B.C. business leaders in discussions with World Economic Forum 

Talks underway to bring annual general meeting to Whistler in 2005

The Vancouver Board of Trade confirmed this week that it is lobbying to bring the World Economic Forum to Whistler in 2005.

"I would say there is a better than even chance that we could go for 2005," said Darcy Rezak, managing director of the board.

B.C. and Whistler are popular with the leaders of the World Economic Forum.

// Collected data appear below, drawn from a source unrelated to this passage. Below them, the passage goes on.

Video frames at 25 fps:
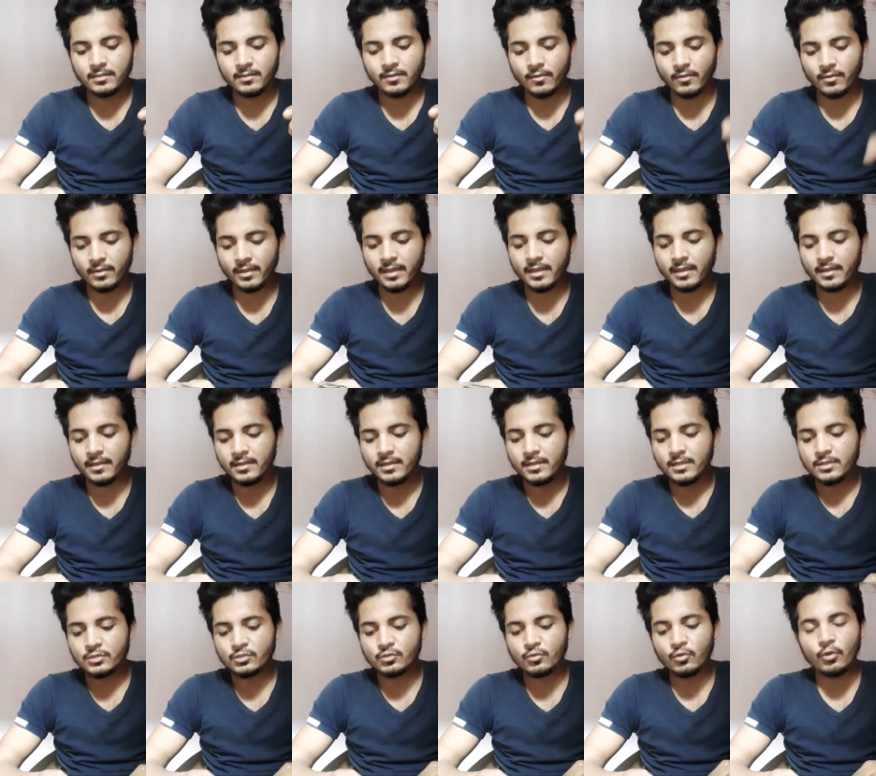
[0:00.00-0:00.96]
okay
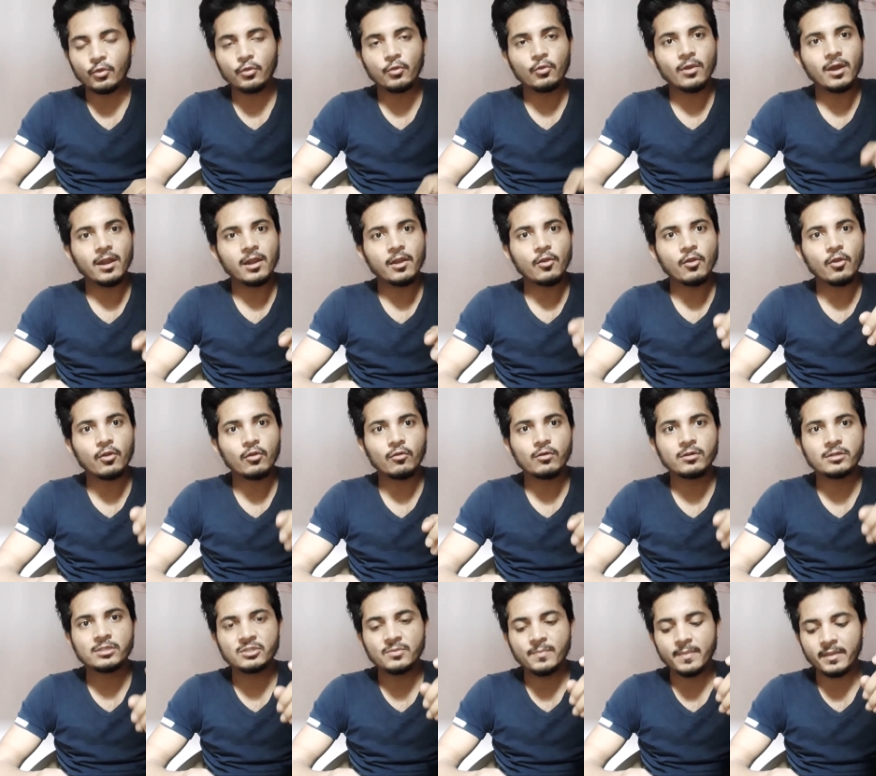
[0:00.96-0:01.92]
so you are not
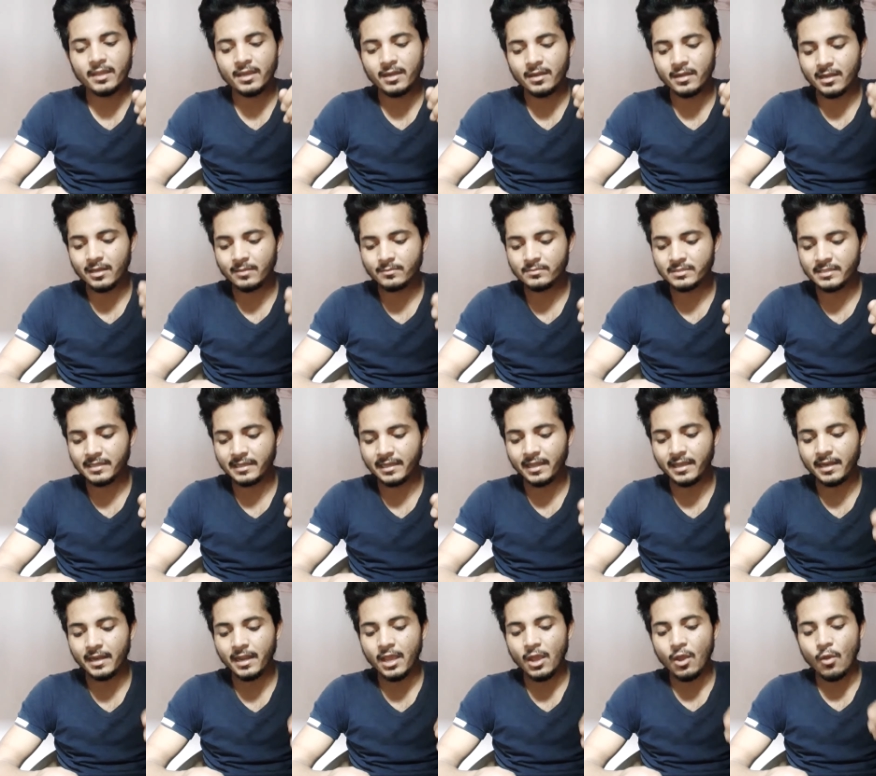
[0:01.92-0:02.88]
on speaking terms
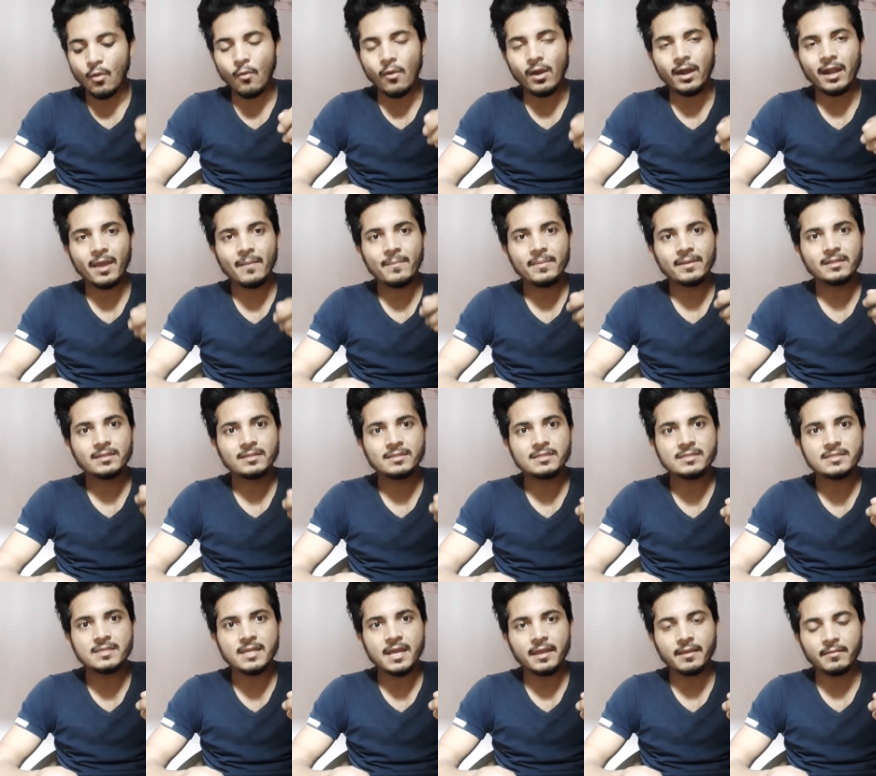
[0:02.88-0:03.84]
again what happened this
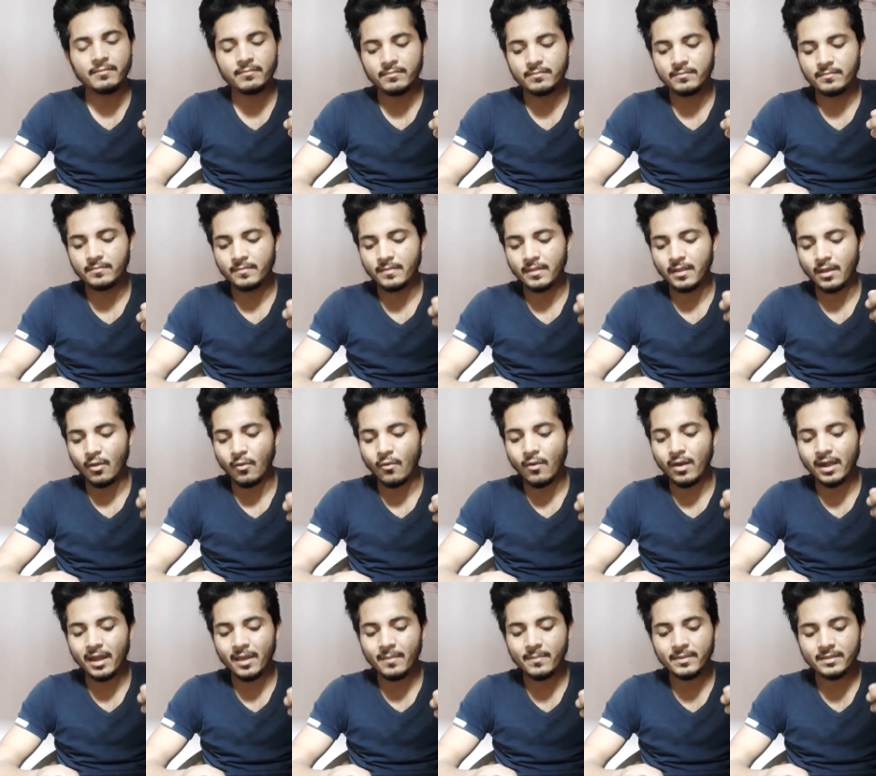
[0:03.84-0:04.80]
time
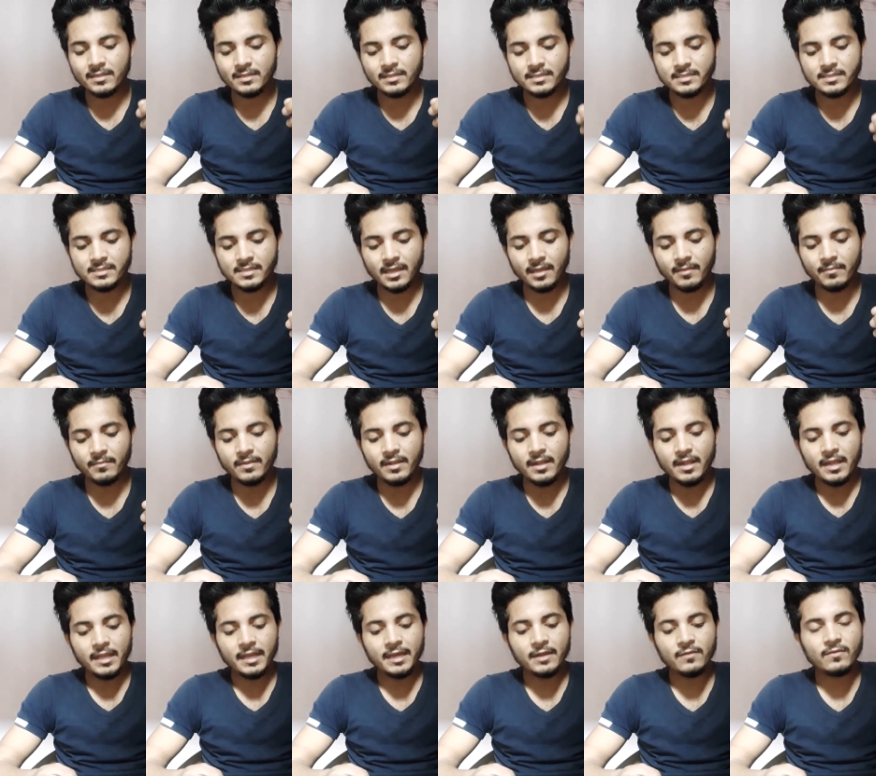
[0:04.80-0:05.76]
what happened this
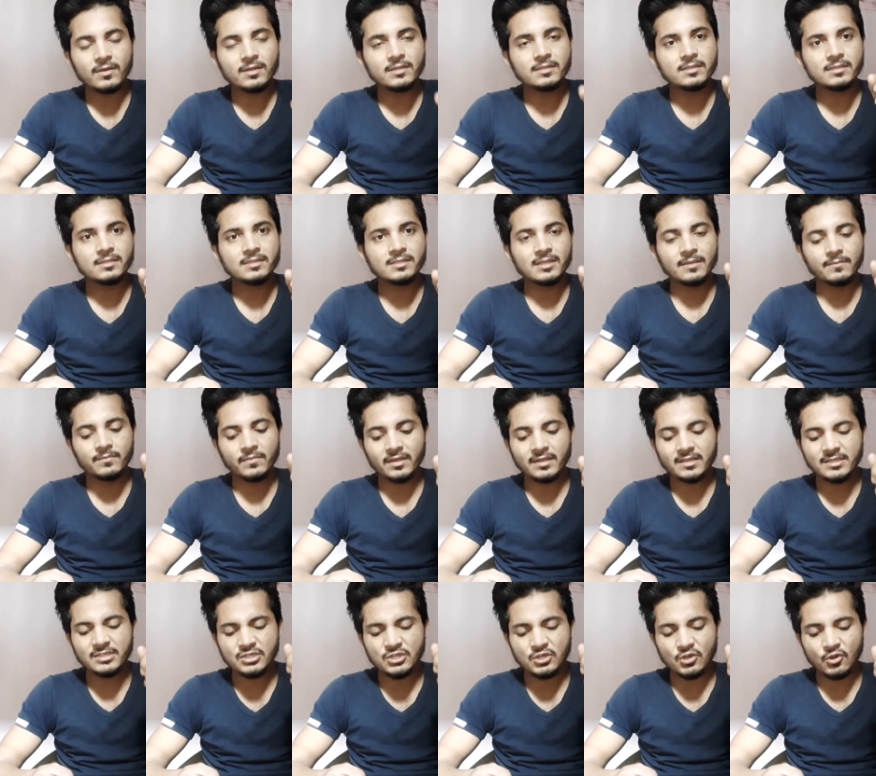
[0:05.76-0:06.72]
time it was just something
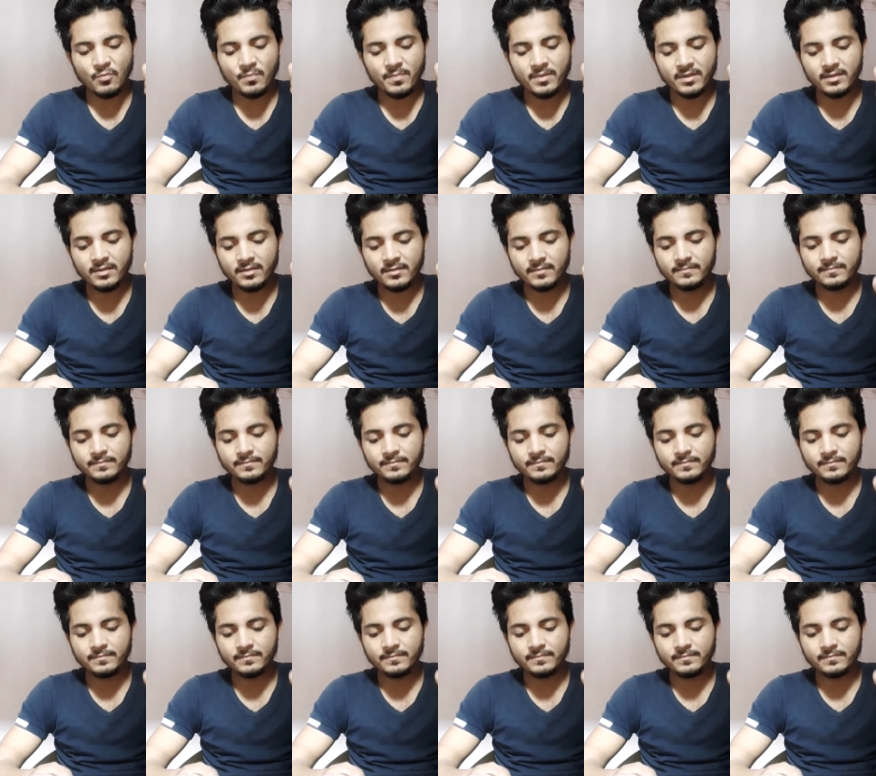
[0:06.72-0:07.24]
stupid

In fact WEF founder Klaus Schwab was holidaying in the resort this week.

He declined to comment on the forum coming to Whistler when contacted at his hotel.

"I am here for holiday reasons and to enjoy the resort and see how life is here and the skiing," said Schwab.

Rezak and several other high profile B.C. business people were in Davos, Switzerland last week attending the annual meeting of the WEF.

While there were no formal discussions about hosting the 2005 meeting in Whistler, Rezak confirmed the idea was talked about.

"There were no meetings with the founder on the subject in Davos but there were casual comments and there is a healthy interest," said Rezak.

"The discussions are beginning to take place now so we will be in dialogue hopefully within a matter of a few short days to be able to say, ‘OK folks let’s pick it up a bit and where do we have to go from here.’"

However, said Rezak, world events, particularly in Iraq, may overtake the discussions.

All this was news to Whistler Mayor Hugh O’Reilly.

"I have not been directly involved in any way," he said.

"But I think we sent a pretty clear message that the forum would be invited if they considered hosting it at an alternate time."

Emotions ran high in Whistler last spring as the community learned that council was considering hosting the annual general of the WEF.

This meeting is traditionally held in January, prime ski season in Whistler. Since the World Economic Forum attracts heads of state, leaders of major international corporations and religious and political leaders, security is extremely high and protests follow. It was believed by many, including the operators of Whistler-Blackcomb, that the security and protests would have a severe and negative impact on business .

A petition was circulated last spring and thousands signed to oppose hosting the event. Hundreds of others turned out for a council meeting hosted in Millennium Place to voice support and opposition.

The result was an invitation with strings attached.